HSLDA Media Release
March 27, 2001

Respectfully relentless, home schoolers change state laws in New Mexico

For immediate release
March 27, 2001
Contact: Rich Jefferson
(540) 338-8663 or media@hslda.org

SANTA FE Persistence paid off this week for New Mexico home schoolers when Governor Gary Johnson signed a bill liberating them from burdensome state laws.

"Our motto at the beginning of this was 'Respectfully Relentless,'" said Ramon Martinez, a board member of CAPE-NM, the Christian Association of Parent Educators of New Mexico. "We spent 17 days lobbying the legislature this year. And CAPE-NM members made a lot of phone calls."

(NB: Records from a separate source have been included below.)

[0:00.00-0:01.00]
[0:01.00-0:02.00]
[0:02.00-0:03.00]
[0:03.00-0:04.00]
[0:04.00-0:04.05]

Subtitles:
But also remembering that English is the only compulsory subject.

Martinez's own state senator, Michael Sanchez, sponsored the bill. "We got to know him. We visited him year after year in his office. He checked out our reasons for requesting this legislation. He knows we appreciate that he has a tough job."

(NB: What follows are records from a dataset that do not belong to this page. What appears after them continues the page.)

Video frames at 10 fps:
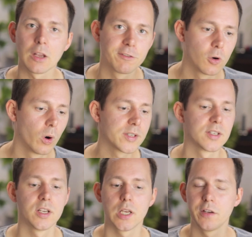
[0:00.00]
Of course,
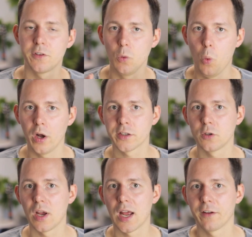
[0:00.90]
if you want
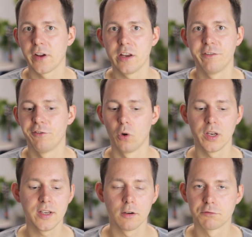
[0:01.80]
to have a
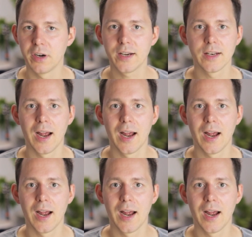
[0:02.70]
fully rigged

The bill allows parents to notify the state superintendent of education, rather than local superintendents, of their intent to home school. According to New Mexico home schoolers, local school districts have been prone to lose notification documents and to demand new filings from parents.

Because of other record keeping discrepancies in local school districts, and because home schoolers have demonstrated they score above average on standardized tests, the requirement for parents to submit standardized test scores to the local district was also eliminated.

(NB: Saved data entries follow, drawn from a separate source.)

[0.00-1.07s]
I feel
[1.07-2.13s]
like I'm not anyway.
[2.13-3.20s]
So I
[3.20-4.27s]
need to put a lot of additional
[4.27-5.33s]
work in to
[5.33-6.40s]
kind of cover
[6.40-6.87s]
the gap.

"Our accountability reporting shows our students score in the 68th to 81st percentile," Martinez said. "Submitting our scores will not improve our performance. We are already doing well."

Two other key changes are that parents will no longer have to file an attendance report or immunization records with their local school district

Arizona passed a law in 1995 eliminating that state's requirement that home schoolers take a standardized test.

According to Darren Jones, an attorney with the Home School Legal Defense Association, this year's effort in New Mexico resulted from patient determination. Similar legislation failed to pass the Senate Education Committee in 1995, but that did not deter CAPE-NM.

"This is a good example of how to work with legislators," Jones said. "You encourage the legislators to get to know you and meet your children. You stay focused. You do the right things that you can do and trust God for the rest."

Senate Bill 374 will become the law of New Mexico on June 15, 2001.